The presentation will break down the journey into these sections:

* Exploration and Effective Collaboration with all stakeholders: our product managers, engineering decision-makers, and engineers were all learning the ways of large language models together. Effectively sharing findings and learnings was critical to speed up this learning process in our geographically distributed team. Attendees will see the process broken down with screenshots of the tooling.

* Implementation challenges: our team quickly learned that the preferred backend language was unsuitable for the rapid, iterative work that involved almost the entire team. Switching to Python for LLM-related tasks helped us not just to collaborate but to take advantage of the large expanse of libraries supporting data science, generative AI work, and automated testing.

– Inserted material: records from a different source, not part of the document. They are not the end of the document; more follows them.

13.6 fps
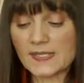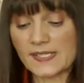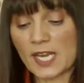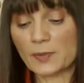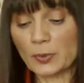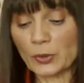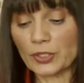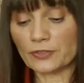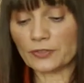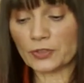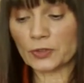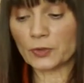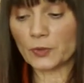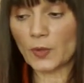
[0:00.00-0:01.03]
does. standpoint of
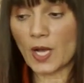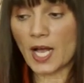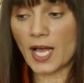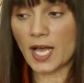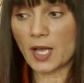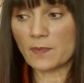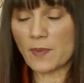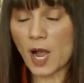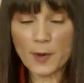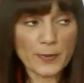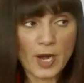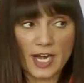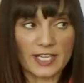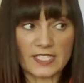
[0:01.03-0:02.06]
view, um, our
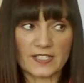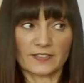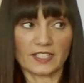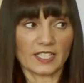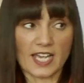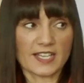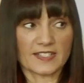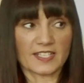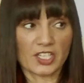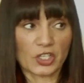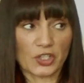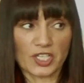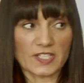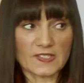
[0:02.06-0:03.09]
productivity hasn't
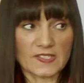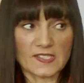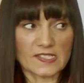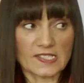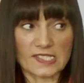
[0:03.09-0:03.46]
increased sinceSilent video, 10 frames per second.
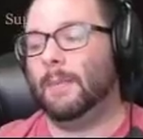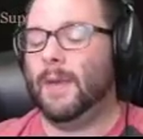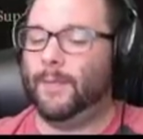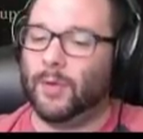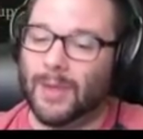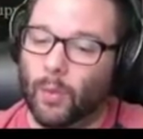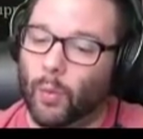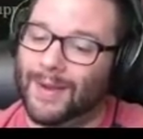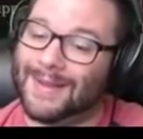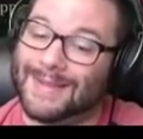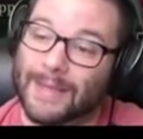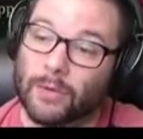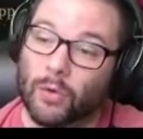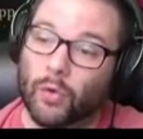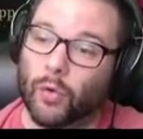if you get one
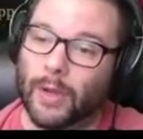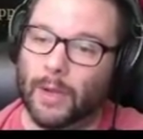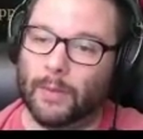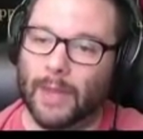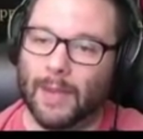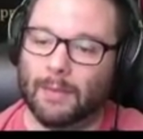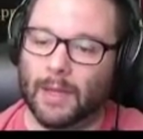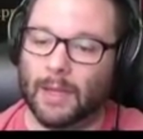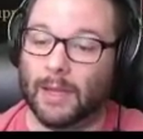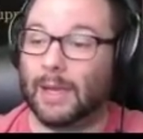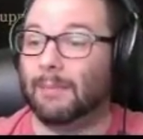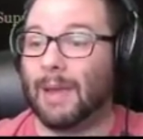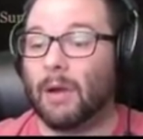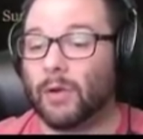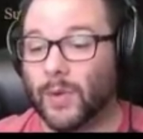single crit with Emily, like an
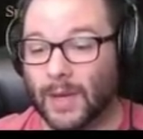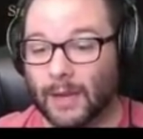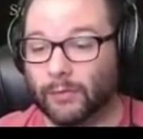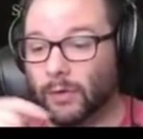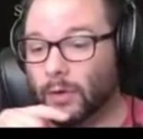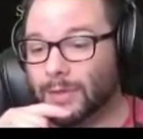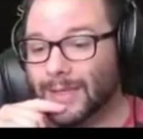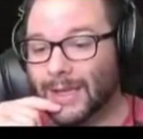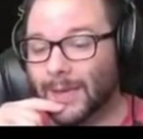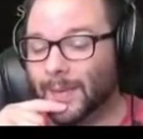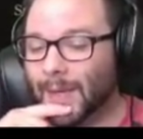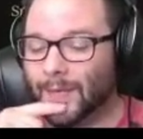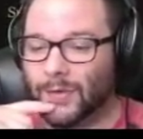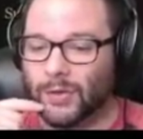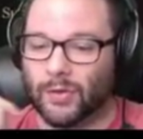empower crit after her second ability,
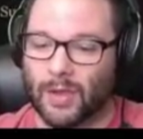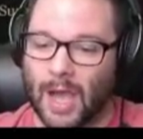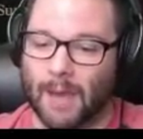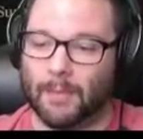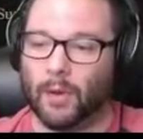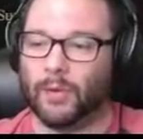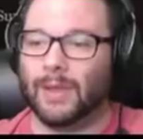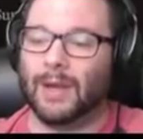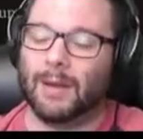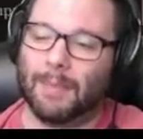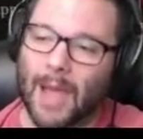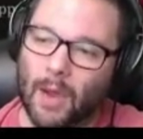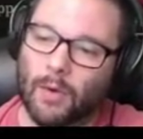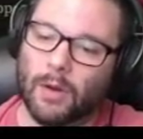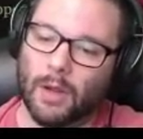after you do the combo, you get an
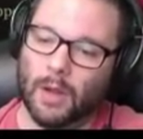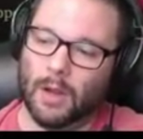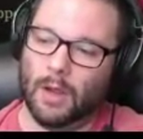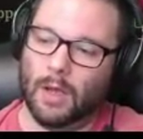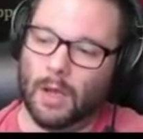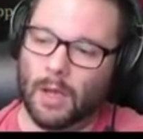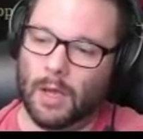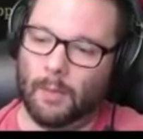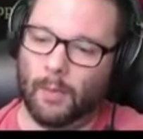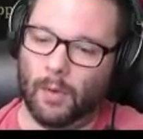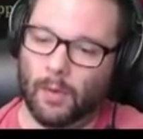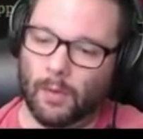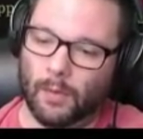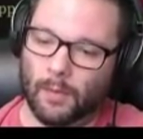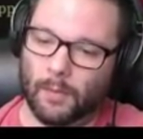empowered
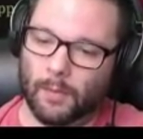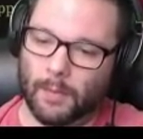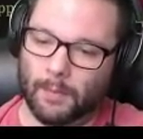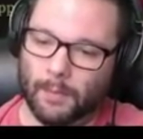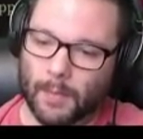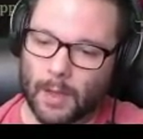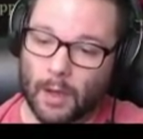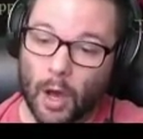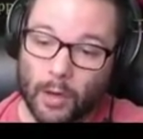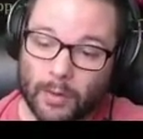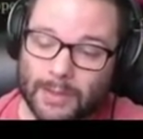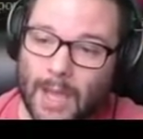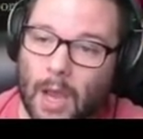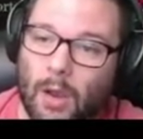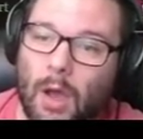auto
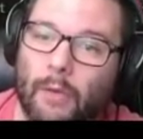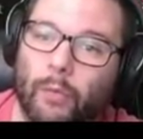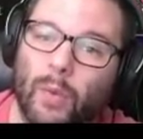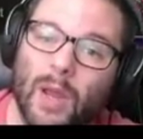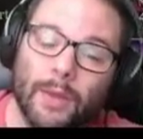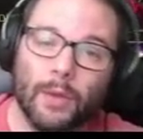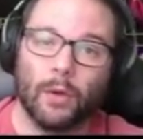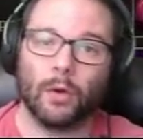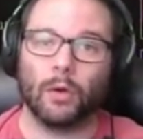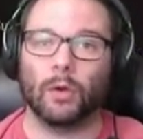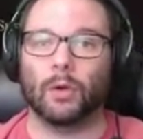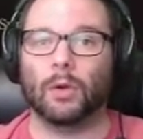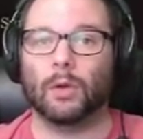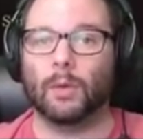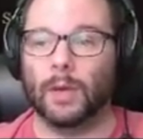attack off with her
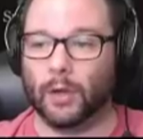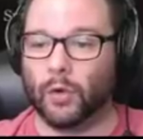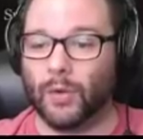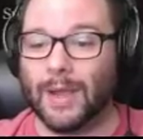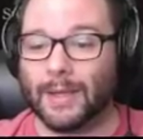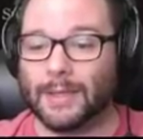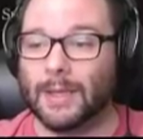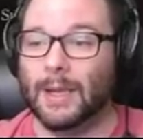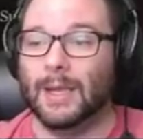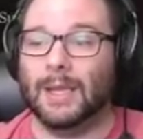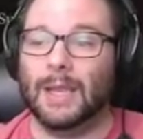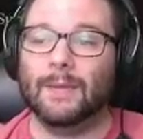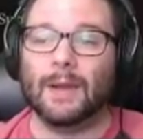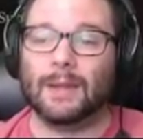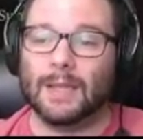when it crits.
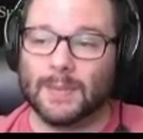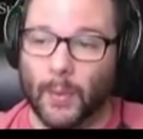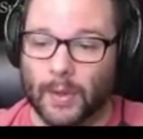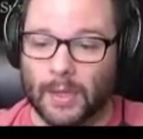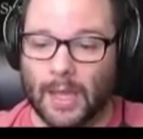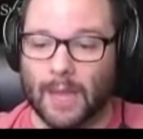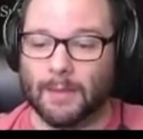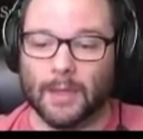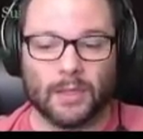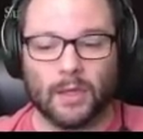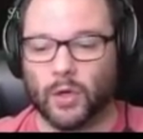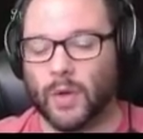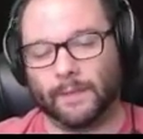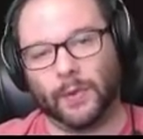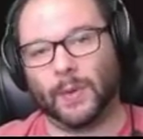Even at this point in the game, it's going to
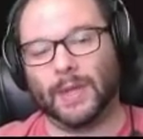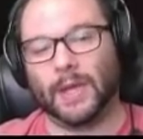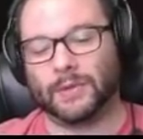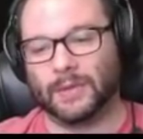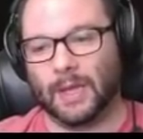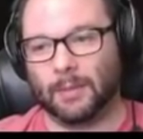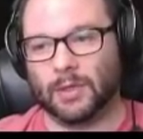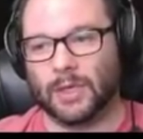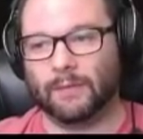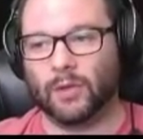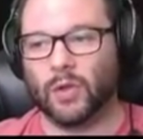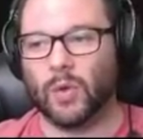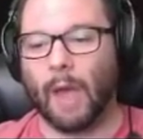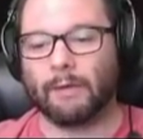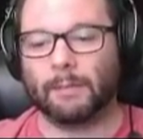crit for 3,000 damage, even though
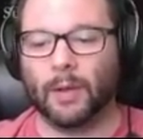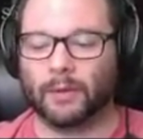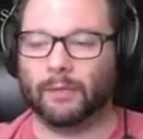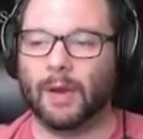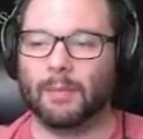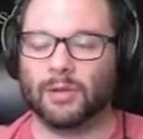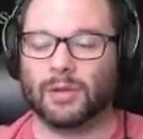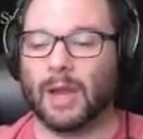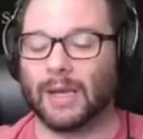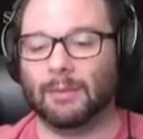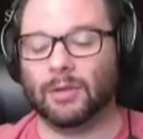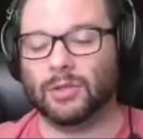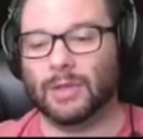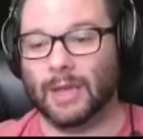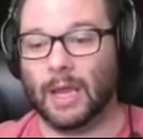you haven't built very much attack damage
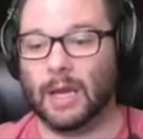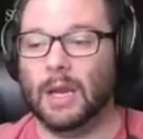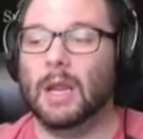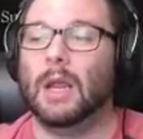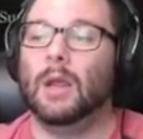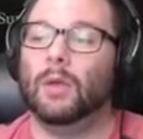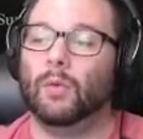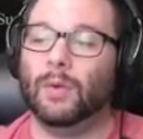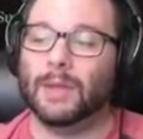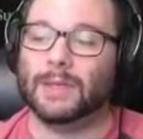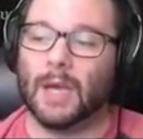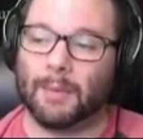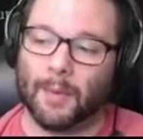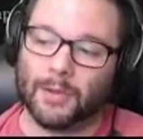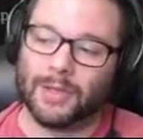to date. Really
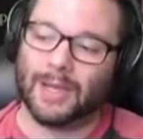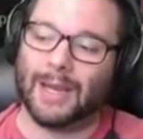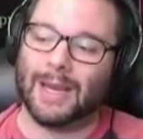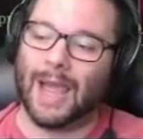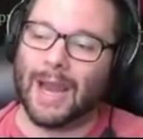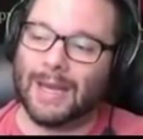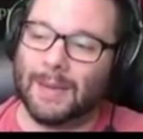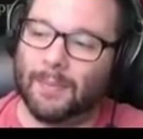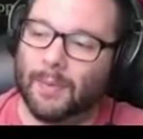solid. We're also getting 90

* Defining the appropriate scope and level of automated testing: we quickly learned that the output from LLM can vary from one run to another when using a 3rd-party service. Traditional assertions are not appropriate in this context. Instead, the test implementation honed in on the critical properties of LLM output – using specific terms, for example, and other characteristics such as the length of the responses. In the presentation, I will also show that confirming the absence of particular properties was also critical in our context.

* Benefits of automated testing: with the right breadth and depth of automated testing in place, we found that regression testing when experimenting with new LLM parameters – such as temperature – or trying new models, or providers built confidence that regressions will be less likely. Attendees will see code excerpts from the implementation.

* Leveraging data from production: a critical quality attribute for understanding how the application behaves in a production context is observability. Understanding how prompts, and prompting changes, combined with customer data affected the output of LLMs provided was key for us to validate our assumptions and alter the scope, and coverage of automated tests. Screenshots using metrics, traces, and structured logs will show this process in detail.